Datalink document questions
Norman Gray
norman at astro.gla.ac.uk
Mon Apr 28 04:32:59 PDT 2014
Greetings, all.
I've just gone through the whole Datalink document for the first time (I originally started at 3.2.6 and worked outwards). I'm reading http://www.ivoa.net/documents/DataLink/20140228/WD-DataLink-1.0-20140228.html
I've a few comments and suggestions. The following are in document order rather than importance order.
* Header: The document doesn't refer to its own current/previous URL in the header, in the approved fashion.
* (I think this is quite an important point) Introduction, paragraph 2: this talks of "drilling down from a discovered identifier (typically an IVOA publisher dataset identifier) to find details about the data files that can be downloaded..." This leaves me, at least, with an incomplete picture. Say this identifier is ivo://foo/bar or http://example.org/bar (I presume the standard is agnostic about which type of URIs it's servicing),
1. Is ivo://foo/bar the identifier for the dataset, or ...

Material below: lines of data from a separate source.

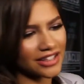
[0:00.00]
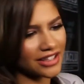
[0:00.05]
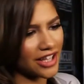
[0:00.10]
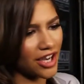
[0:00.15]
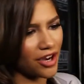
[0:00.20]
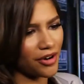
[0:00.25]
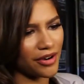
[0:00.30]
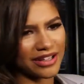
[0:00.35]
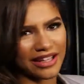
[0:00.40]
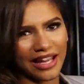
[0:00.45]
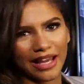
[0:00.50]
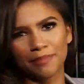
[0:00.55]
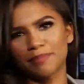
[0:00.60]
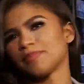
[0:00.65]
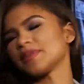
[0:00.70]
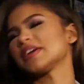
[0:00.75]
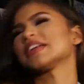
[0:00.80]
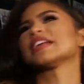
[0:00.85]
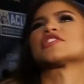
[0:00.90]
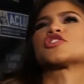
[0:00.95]
you know, and
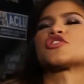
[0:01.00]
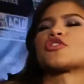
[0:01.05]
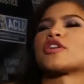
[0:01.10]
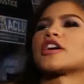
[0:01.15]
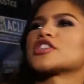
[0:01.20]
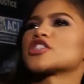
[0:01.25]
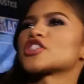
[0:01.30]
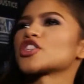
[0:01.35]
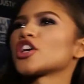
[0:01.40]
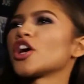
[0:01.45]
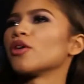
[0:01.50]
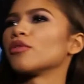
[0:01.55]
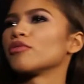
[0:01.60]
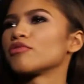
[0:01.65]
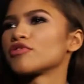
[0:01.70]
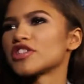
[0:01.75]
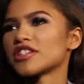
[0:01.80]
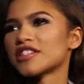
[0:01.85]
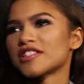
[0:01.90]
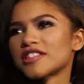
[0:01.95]
like being a trench coat
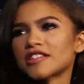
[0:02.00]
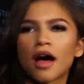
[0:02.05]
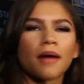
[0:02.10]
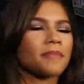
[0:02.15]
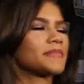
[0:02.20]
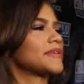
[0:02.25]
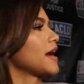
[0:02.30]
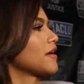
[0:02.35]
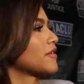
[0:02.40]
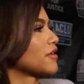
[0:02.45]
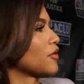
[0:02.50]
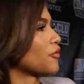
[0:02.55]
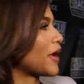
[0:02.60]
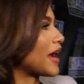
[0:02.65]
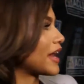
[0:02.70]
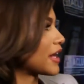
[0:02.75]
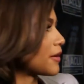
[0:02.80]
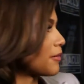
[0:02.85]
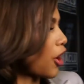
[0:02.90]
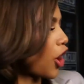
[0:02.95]
and just stomp down a
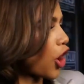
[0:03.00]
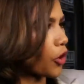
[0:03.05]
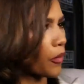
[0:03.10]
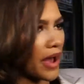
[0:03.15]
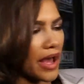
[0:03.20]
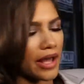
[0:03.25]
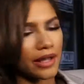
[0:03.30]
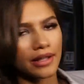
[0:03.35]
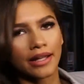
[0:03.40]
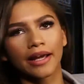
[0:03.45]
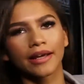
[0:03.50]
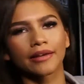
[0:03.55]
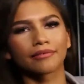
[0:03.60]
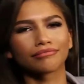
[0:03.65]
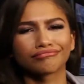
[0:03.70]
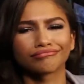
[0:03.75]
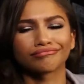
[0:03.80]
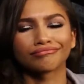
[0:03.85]
random hallway like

2. ...the identifier for a bag of metadata about the dataset?
More concretely, which is these is a synonym for the dataset DOI, presuming that one such were registered, so that it could be cited in papers? Or, in other terms, if one were to give the 'author' of ivo://foo/bar would it be referring to the scientist who generated the data, or the datacentre that assembled the {link} information? The same point goes for the (Sect. 3.2) 'description' -- is this describing the dataset or the metadata?
Markus mentioned (in passing) that the 'semantics' bit should mention a 'self' link. What would that point to? (...is yet another version of this question).
* Sect 1.2.2: this appears to be talking about provenance -- should it say so explicitly? If the Datalink and Provenance efforts are smart, Datalink will be able to use the Provenance work with no or minimal extra work.
* Sect 1.2.3, para 1: Content-type. Recall that in HTTP [RFC 2616] the content-type header on the HTTP response is the _overriding_ source of information on the type of a response (this obviously doesn't apply to other schemes such as ivo:) See Sects. 14.17 and 7.2.1 of the RFC. Based on the 'MAY' in the latter section, I think that the text in this Sect 1.2.3 should say something like "...other metadata such as the expected content-type", since if the response comes back with a different content-type that's supposed to be authoritative. The same point applies in a couple of other places in the document.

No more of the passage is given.